Spannend, wie der Krieg seinen Tribut fordert. Nicht nur Geflohene, sondern auch Partisanen und Faschisten aus den Nachbarländern rücken ins friedliche Grenzland der Eidgenossen vor. Man muss paktieren, verschleiern, verstecken und zusammenhalten, um sich zu behaupten. Valangin versteht es, das Geschichtliche mit dem Privaten ihrer Figuren auf sehr spannende, kurzweilige Weise zu verbinden. Sie beschreibt bildreich und anschaulich die beeindruckende Berglandschaft, das Dorf und seine Bewohner. Der Stil ist unaufgeregt und sachlich, Wertungen werden den Lesern überlassen.
Man folgt der Handlung in stetem Fluss, vereinzelte Höhepunkte rund um Konflikte, Eifersucht, Schmuggel und Grenzbewachung sorgen für Höhepunkte und einen intensiven Einblick in bewegte Zeiten.

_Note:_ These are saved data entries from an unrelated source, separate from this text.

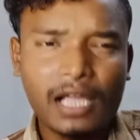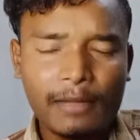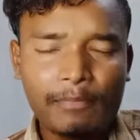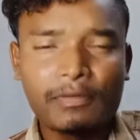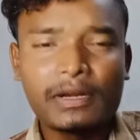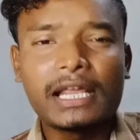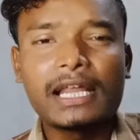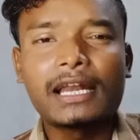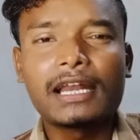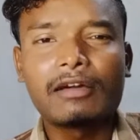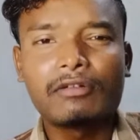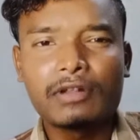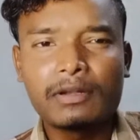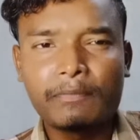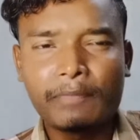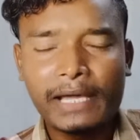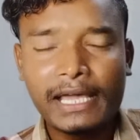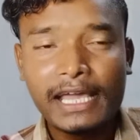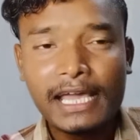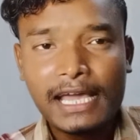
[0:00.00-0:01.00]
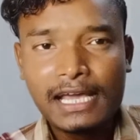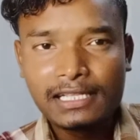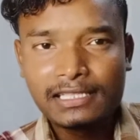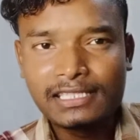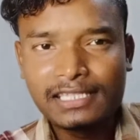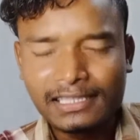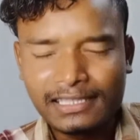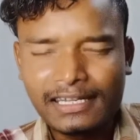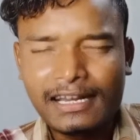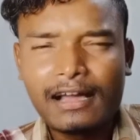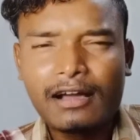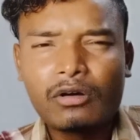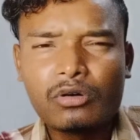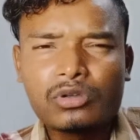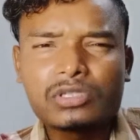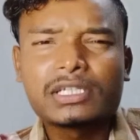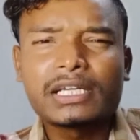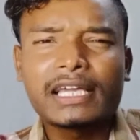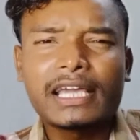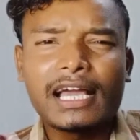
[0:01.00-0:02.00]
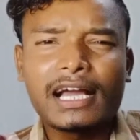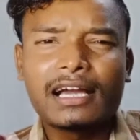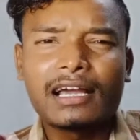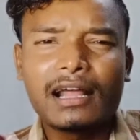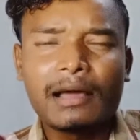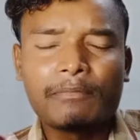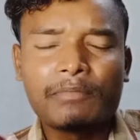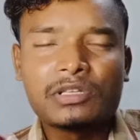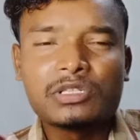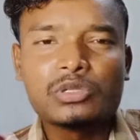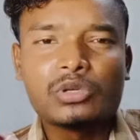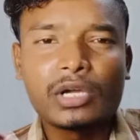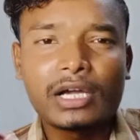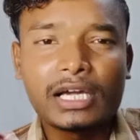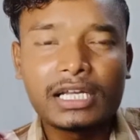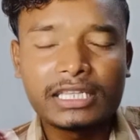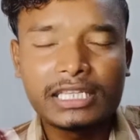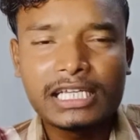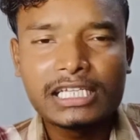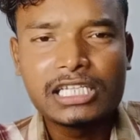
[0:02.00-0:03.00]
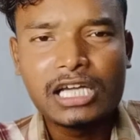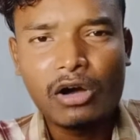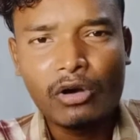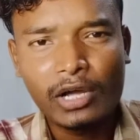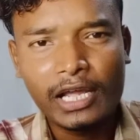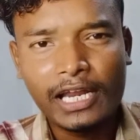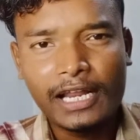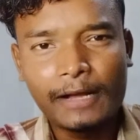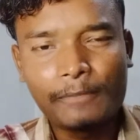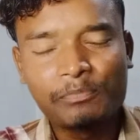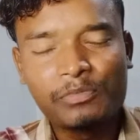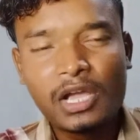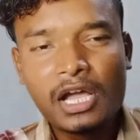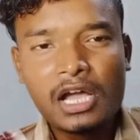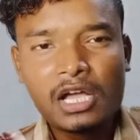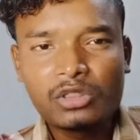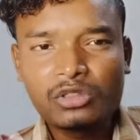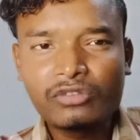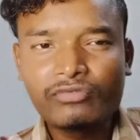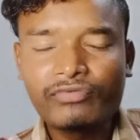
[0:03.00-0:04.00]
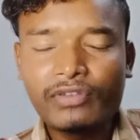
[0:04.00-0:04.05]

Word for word: अपने लेवल पे जितना हो सके अगर आप इंजॉय करते जाओगे ना तो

Wer genauer hinschaut, kann den dörflichen Mikrokosmos erweitern, um die Kritik an der Schweizer Asylpolitik und Abschottung allem Fremden gegenüber zu erkennen. Es geht um Geschichte, aber auch um die Gegenwart – manche Bilder kehren immer wieder.
Ein lesenswerter und haptisch sehr ansprechend gestaltetes Buch aus dem Limmat Verlag, das ich allen Freunden gut geschriebener historischer Romane ans Herz legen möchte.